In the wake of the recent U.S. military action against Iran on February 27, financial markets have begun to show signs of distress. By March 30, the U.S. S&P 500 index was recorded at 9.4% below its peak, indicating a notable downturn. However, this decrease has not reached the threshold for a market correction, which is defined as a drop of 10% or more from a high, nor has it escalated into a full-blown crash that signifies a decline of 20% or more.

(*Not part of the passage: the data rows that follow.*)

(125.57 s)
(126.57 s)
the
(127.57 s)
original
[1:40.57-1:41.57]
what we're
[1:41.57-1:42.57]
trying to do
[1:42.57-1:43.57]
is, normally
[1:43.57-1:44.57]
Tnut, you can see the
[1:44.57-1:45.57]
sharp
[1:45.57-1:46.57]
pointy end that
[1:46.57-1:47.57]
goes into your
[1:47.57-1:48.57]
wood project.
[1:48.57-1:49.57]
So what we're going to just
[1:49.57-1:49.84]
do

Having invested since 1986/87, the author has weathered various market fluctuations, experiencing first-hand the effects of significant stock-market crashes over the decades, notably six in total, with three occurring since 2019. The initial major crash was on Black Monday, October 19, 1987, when the S&P 500 plummeted by a staggering 20.5%. Despite the immediate shock, the index ended the year slightly higher, teaching the lesson that sharp market declines can often be fleeting for long-term investors.
The bursting of the ‘dotcom bubble’ presented another pivotal lesson. Between March 2000 and October 2002, the Nasdaq Composite index experienced a catastrophic drop of 78%, emphasizing that overvalued assets face steeper declines when bubbles burst. Similarly, during the global financial crisis of 2007-09, the S&P 500 tanked to 666 points, instilling a sense of impending doom about capitalism’s future. Nevertheless, this downturn ultimately proved to be a significant opportunity for investors, as the S&P has since increased tenfold.

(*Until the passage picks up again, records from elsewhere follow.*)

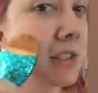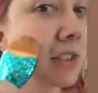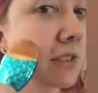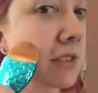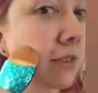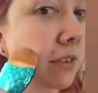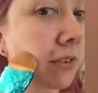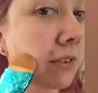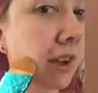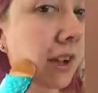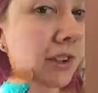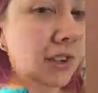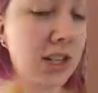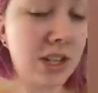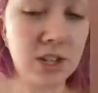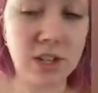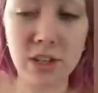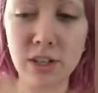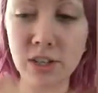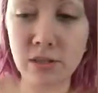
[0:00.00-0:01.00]
This is my
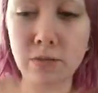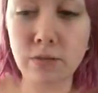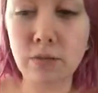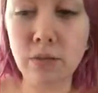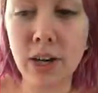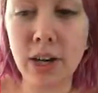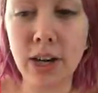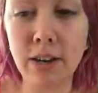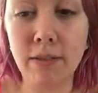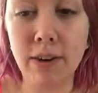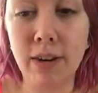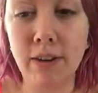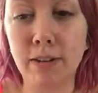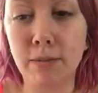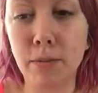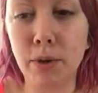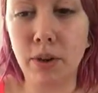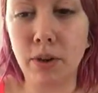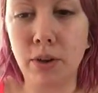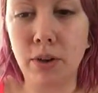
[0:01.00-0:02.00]
foundation. It's really
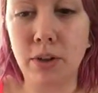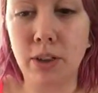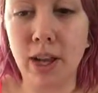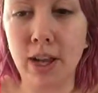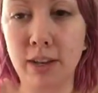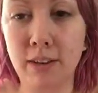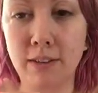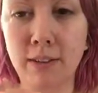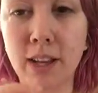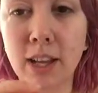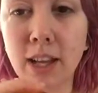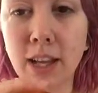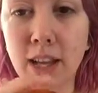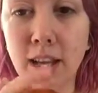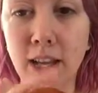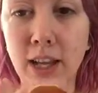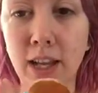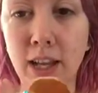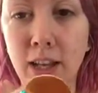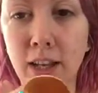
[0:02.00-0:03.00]
smooth and it's
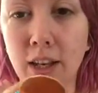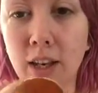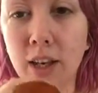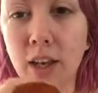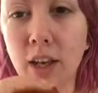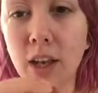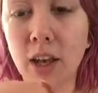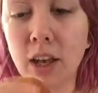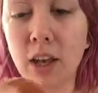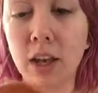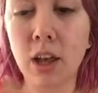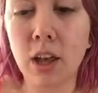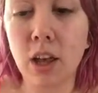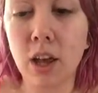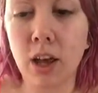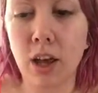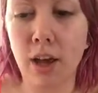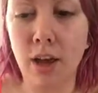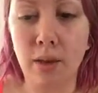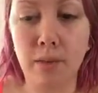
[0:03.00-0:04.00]
clean,
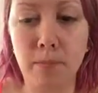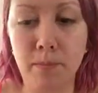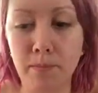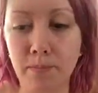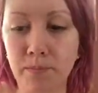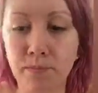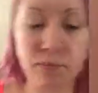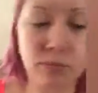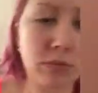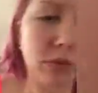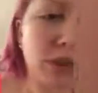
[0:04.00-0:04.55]
and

The COVID-19 pandemic induced an intense bout of panic-selling, with the S&P 500 and FTSE 100 dropping 35% in merely five weeks. Motivated by advice from renowned investor Warren Buffett, the author and their spouse adopted a strategy of aggressive investment, putting 50% of their wealth into stocks during this turmoil, which yielded transformative returns over time.
Throughout these volatile periods, a fifth lesson emerged: the importance of liquidity and diversification. Maintaining a cash reserve can provide security, and allocating funds across various investments helps to mitigate risk during crashes. The author’s portfolio now includes low-risk money-market funds as a protective measure.

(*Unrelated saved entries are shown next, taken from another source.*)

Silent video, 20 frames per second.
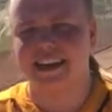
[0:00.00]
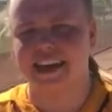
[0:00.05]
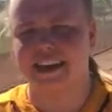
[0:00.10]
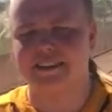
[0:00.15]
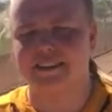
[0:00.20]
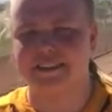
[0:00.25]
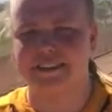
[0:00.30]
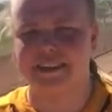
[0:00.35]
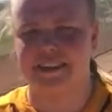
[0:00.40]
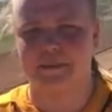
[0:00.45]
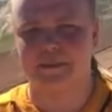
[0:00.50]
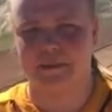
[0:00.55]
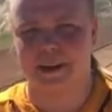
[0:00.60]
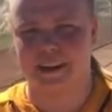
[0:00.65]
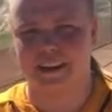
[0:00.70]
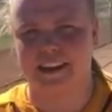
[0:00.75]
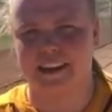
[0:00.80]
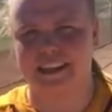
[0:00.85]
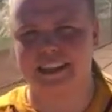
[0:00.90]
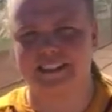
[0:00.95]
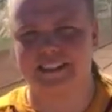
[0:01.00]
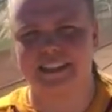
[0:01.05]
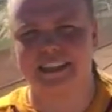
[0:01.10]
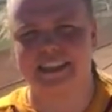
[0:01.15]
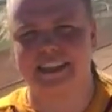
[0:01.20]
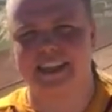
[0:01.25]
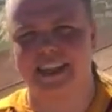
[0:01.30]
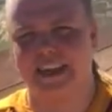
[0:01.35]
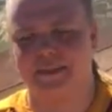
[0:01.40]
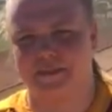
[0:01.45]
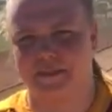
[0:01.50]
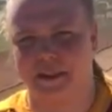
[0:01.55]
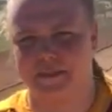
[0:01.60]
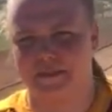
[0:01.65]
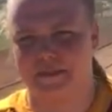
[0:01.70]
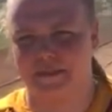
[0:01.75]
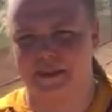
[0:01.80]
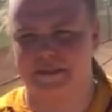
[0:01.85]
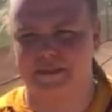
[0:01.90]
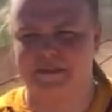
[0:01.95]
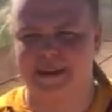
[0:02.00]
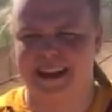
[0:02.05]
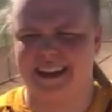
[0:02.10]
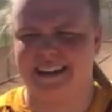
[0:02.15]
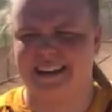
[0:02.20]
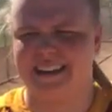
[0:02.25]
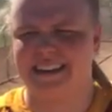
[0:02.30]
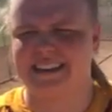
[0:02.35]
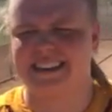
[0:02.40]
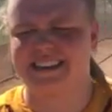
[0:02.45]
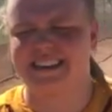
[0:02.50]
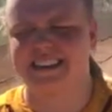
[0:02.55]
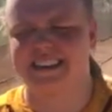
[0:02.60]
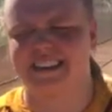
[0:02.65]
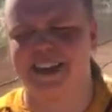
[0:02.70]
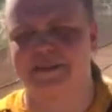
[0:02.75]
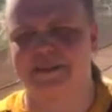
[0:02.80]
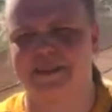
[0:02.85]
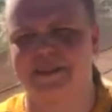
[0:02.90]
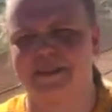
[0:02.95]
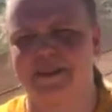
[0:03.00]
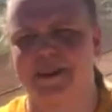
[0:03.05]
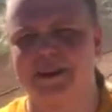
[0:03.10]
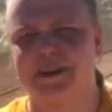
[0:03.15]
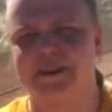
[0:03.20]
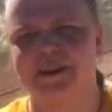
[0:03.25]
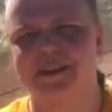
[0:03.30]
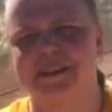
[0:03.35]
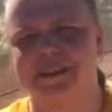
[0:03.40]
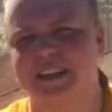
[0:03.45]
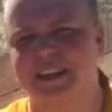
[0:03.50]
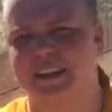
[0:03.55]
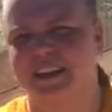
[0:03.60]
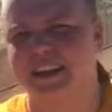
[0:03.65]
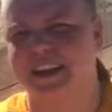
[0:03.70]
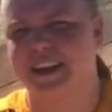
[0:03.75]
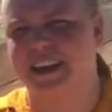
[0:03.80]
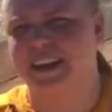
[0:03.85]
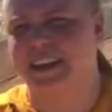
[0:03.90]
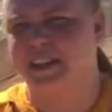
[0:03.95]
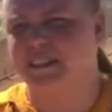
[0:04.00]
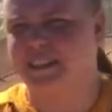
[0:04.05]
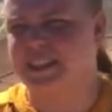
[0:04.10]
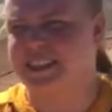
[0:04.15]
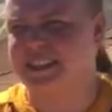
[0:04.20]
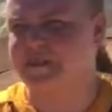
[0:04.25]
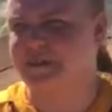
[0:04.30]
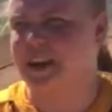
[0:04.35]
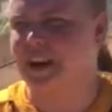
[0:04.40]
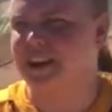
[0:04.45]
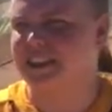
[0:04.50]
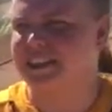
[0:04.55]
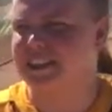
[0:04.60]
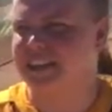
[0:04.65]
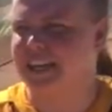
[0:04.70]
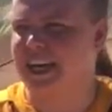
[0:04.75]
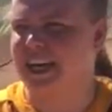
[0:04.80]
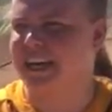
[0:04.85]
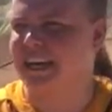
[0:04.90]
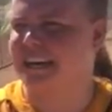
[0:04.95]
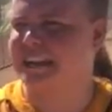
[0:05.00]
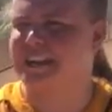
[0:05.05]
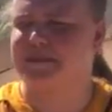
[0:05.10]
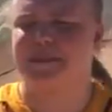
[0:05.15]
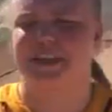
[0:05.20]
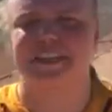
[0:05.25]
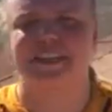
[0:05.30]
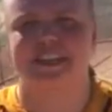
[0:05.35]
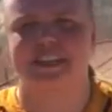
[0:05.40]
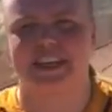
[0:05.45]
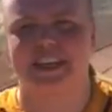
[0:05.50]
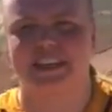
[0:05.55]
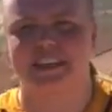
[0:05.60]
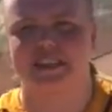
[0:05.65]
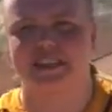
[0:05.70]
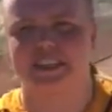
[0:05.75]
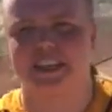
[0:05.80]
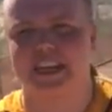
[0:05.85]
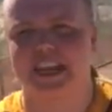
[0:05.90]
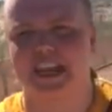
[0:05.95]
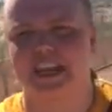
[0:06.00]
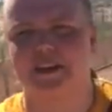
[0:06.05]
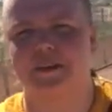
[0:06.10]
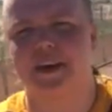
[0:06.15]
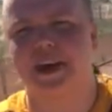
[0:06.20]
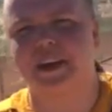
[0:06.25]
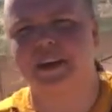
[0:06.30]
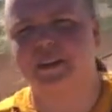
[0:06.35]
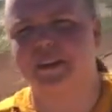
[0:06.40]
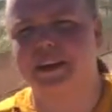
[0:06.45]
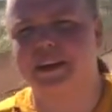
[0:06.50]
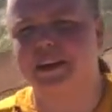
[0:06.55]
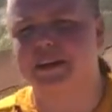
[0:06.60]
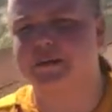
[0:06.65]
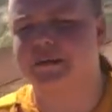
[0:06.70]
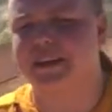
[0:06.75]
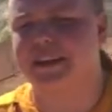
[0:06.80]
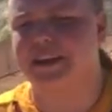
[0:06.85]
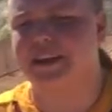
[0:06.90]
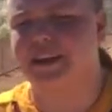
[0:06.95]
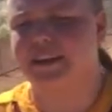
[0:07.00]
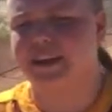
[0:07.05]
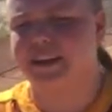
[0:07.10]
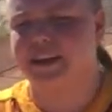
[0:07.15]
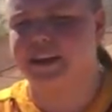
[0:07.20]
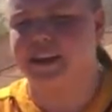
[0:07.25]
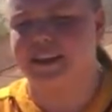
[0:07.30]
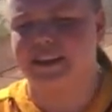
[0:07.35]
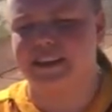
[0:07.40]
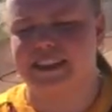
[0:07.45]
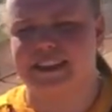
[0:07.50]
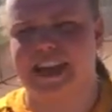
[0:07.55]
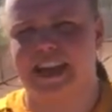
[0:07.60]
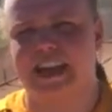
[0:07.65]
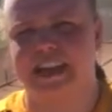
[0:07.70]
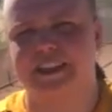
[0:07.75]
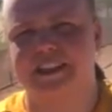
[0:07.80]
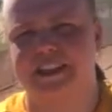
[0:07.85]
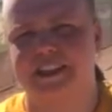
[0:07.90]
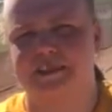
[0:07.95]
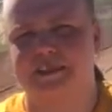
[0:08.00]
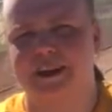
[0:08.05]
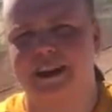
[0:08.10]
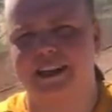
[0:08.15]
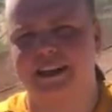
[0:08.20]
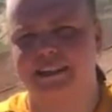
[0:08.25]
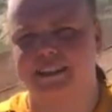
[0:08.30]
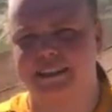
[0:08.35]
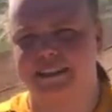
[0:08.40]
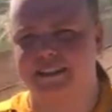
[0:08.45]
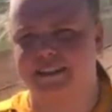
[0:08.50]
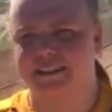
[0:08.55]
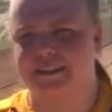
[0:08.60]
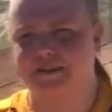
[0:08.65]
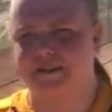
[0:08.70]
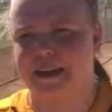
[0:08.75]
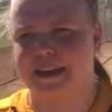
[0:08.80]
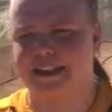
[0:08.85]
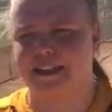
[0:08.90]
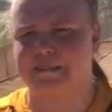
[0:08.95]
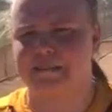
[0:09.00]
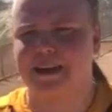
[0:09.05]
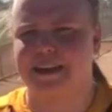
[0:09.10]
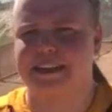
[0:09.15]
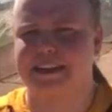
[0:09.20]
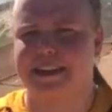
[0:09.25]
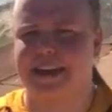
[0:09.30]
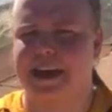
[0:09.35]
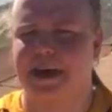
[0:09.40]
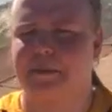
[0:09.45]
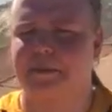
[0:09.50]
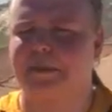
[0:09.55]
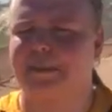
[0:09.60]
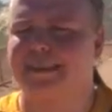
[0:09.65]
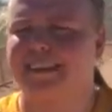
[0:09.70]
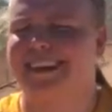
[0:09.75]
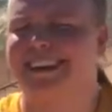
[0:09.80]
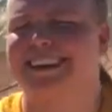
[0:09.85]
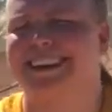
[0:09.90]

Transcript: Yeah, it was good. Proc called a really good game, kept him off balance, kept it low. So she got against them yesterday, so she kind of knew how to read them and just got to hit your spots and make the magic happen.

Despite the overarching market trends, certain stocks have continued to decline. Diageo, the prominent alcohol producer known for brands like Guinness and Johnnie Walker, has seen its shares plummet 55.1% over the last five years, including a 30% drop in the past year alone. As of April 10, Diageo shares were valued at 1,441p, marking a significant decrease from their peak valuation at the end of 2021. Diageo’s sales growth has faltered since the post-pandemic surge, negatively affecting earnings and cash flow.
The author acquired Diageo shares at 2,806.6p each in January 2024 and is currently facing a 48.7% paper loss, excluding reduced dividends. Nonetheless, there is hope for recovery under the leadership of CEO Sir Dave Lewis, prompting consideration of increasing their investment in Diageo, with optimistic projections for a rebound by 2026/27.
In summary, these experiences showcase critical lessons from historical market crashes, emphasizing the value of resilience, prudent investment strategies, and the potential for recovery even in the midst of adversity.